** Opening Input block **

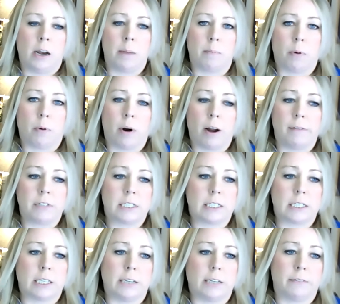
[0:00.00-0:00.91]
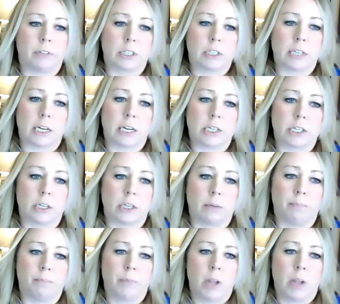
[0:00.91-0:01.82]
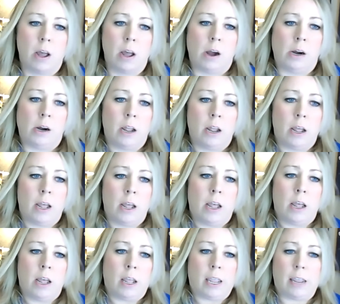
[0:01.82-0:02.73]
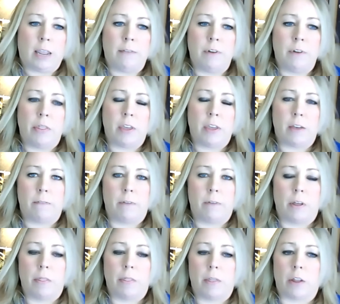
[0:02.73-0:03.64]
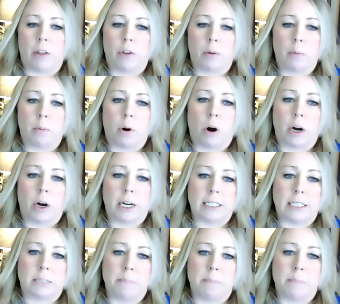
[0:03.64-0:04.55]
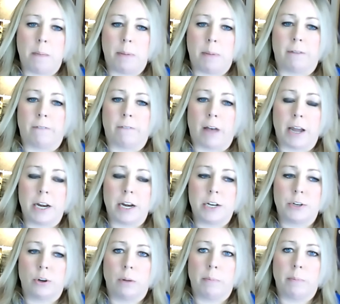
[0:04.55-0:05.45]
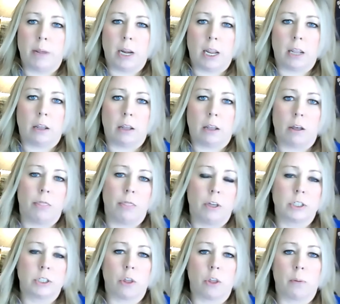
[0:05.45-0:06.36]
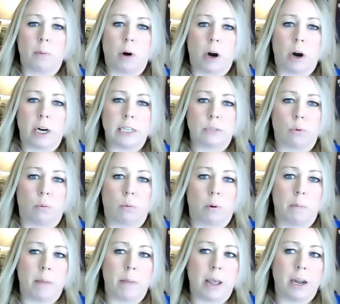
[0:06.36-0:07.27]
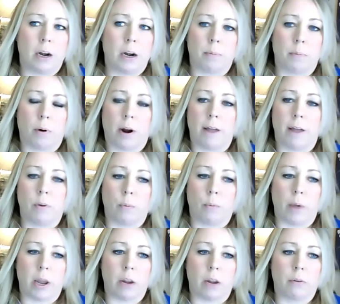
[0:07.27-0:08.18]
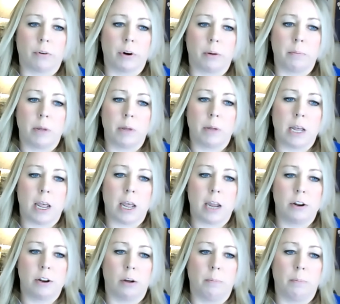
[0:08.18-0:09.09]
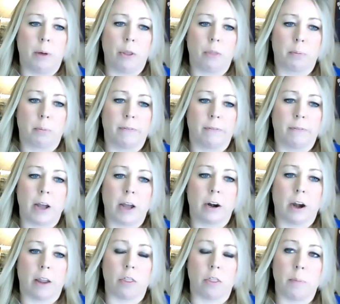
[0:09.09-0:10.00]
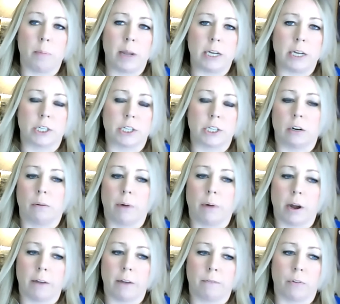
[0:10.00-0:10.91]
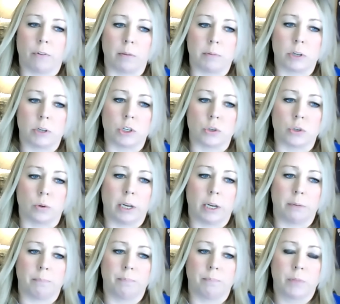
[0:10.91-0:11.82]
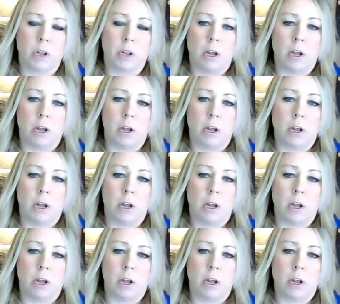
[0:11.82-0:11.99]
and privacy of their session. Even in the event that other parties may be invited to a meeting, those other parties will remain in a private waiting room until both the provider and the patient are ready for them to join.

** Closing Input block **

◆ What the task requires
Reproduce exactly, with every picture left out, the lines from the one that contains "[0:08.18-0:09.09]" to the final line of the records above.

◆ Result for this exercise
[0:08.18-0:09.09]
[0:09.09-0:10.00]
[0:10.00-0:10.91]
[0:10.91-0:11.82]
[0:11.82-0:11.99]
and privacy of their session. Even in the event that other parties may be invited to a meeting, those other parties will remain in a private waiting room until both the provider and the patient are ready for them to join.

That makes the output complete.